Now here’s where I’m stuck. <Insert obligatory “Hey Loves! What do you think about this skirt?” question here. Because I guess when you Stitch Fix, you’re supposed to rely on your bloggy peeps to tell you if they like something. But you only have 3 days!! The anxiety! And every time I ask my husband he just says “Ummm….it’s cute. How much does it cost?”. I miss the days when I could just walk out of my bedroom and ask my Roomie what she thinks about my outfit!”> Loves!! What do you think about the $58 Hattie Tie Dye Jersey Maxi Skirt???? I’ll be honest, when I first Google searched it I was pissed. Then it arrived in my box, with a lovely note from Tang saying “as soon as I saw the skirt, it made me think of you”. Oh really, Tang? You clearly don’t know me AT ALL. I mean, I have pinned every damn maxi skirt I could find to my Stitch Fix board, but TIE DYE? Is that even IN? Whatever Tang. I’ll try it on.
Damn you, Tang. It’s the softest darn hippy skirt I’ve ever seen. It doesn’t smell like essential oils. It might be tie dye, but it accentuates my hips just perfectly. And oh look! I can wear it with my old friend White Tank Top, and a necklace that I’ve already hoarded! SOLD! To the sucker with 13 minutes left on the babysitting clock!
Deep breath. <Insert obligatory “$20 styling fee goes toward the purchase of your clothes” statement here>
Aaaand…the real reason why all of the bloggers resort to ass shots and feet selfies? We get a $25 credit for every one of y’all who signs up using THIS LINK!!! <Insert shameless disclosure and personal Stitch Fix link here>
Seriously though. After all this, why wouldn’t you want a clothing surprise delivered to your doorstep once in a while? Stitch Fix is like magic, people. You tell them your style preferences. You set your clothing budget. (Hey Tang! $88 is a little pricey for screaming’ red pants, my friend!) You try it on in the comfort of your own home, and then embarrass yourself on the Internet for feedback. Send some stuff back. Keep a few things that make you feel warm and cozy and good about yourself. <insert obligatory tip about how you actually get a 25% discount if you purchase everything in your Fix>. Fill out the online questionnaire about what you liked and didn’t like, so that they can learn more about you for your next Fix. Pay for the items that you’re keeping. Put yoga pants back on.
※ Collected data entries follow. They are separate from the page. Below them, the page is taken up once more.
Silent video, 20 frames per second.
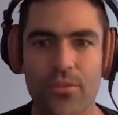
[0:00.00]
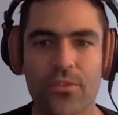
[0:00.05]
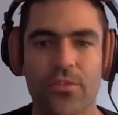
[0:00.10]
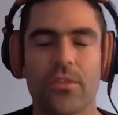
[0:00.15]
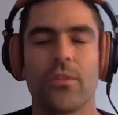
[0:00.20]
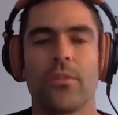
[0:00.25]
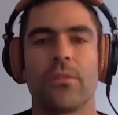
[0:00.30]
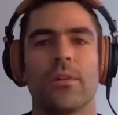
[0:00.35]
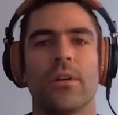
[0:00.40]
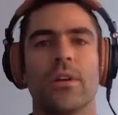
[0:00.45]

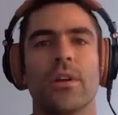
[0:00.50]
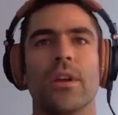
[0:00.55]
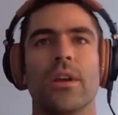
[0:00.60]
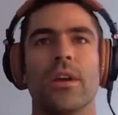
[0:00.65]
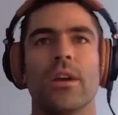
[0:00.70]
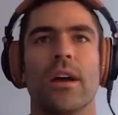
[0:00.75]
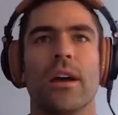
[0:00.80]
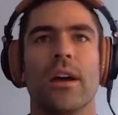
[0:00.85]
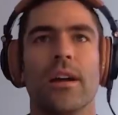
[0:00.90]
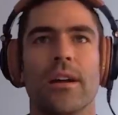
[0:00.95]
So,
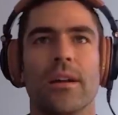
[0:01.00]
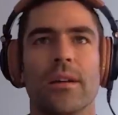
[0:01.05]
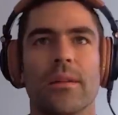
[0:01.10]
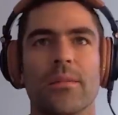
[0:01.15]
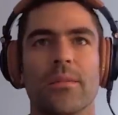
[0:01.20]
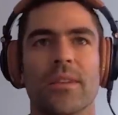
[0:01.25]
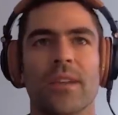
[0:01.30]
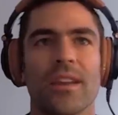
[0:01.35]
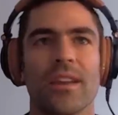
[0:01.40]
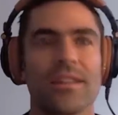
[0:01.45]

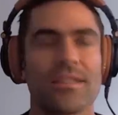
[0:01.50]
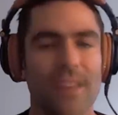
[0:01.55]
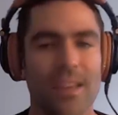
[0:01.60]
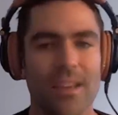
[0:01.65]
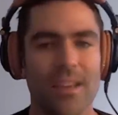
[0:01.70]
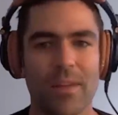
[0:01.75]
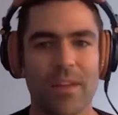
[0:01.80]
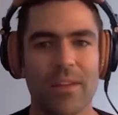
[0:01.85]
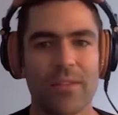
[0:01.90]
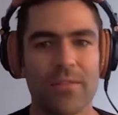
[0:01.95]
kind of
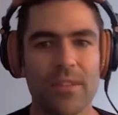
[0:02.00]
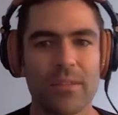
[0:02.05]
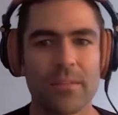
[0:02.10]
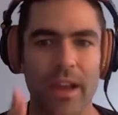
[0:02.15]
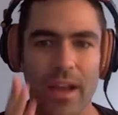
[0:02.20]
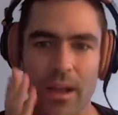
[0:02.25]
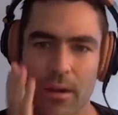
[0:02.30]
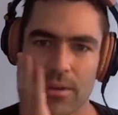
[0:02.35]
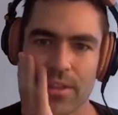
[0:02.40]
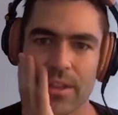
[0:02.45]
take my
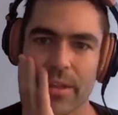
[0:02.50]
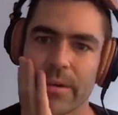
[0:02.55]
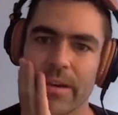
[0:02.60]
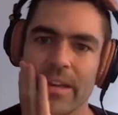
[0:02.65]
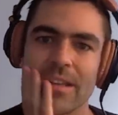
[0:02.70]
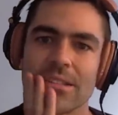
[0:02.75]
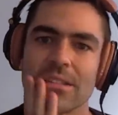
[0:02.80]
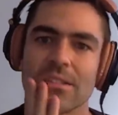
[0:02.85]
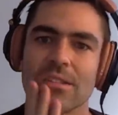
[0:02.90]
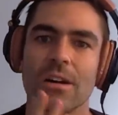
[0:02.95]
feedback with a
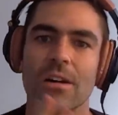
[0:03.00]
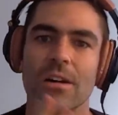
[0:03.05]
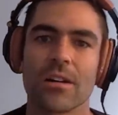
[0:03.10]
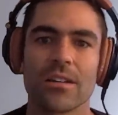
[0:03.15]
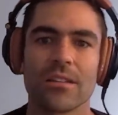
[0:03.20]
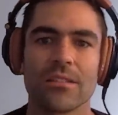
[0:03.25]
grain of salt,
Swear to yourself that you will actually WEAR these trendy and adorable pieces, just as soon as you can trust that your sweet little mess-buckets won’t destroy them. Make urgent appointment for Brazilian Blowout treatment to straighten and beautify your hair. Plant some pretty flowers in your garden for the next photo shoot. See? I’m a new, trendy, hot mama folks!
Shit, maybe I should have kept the red pants.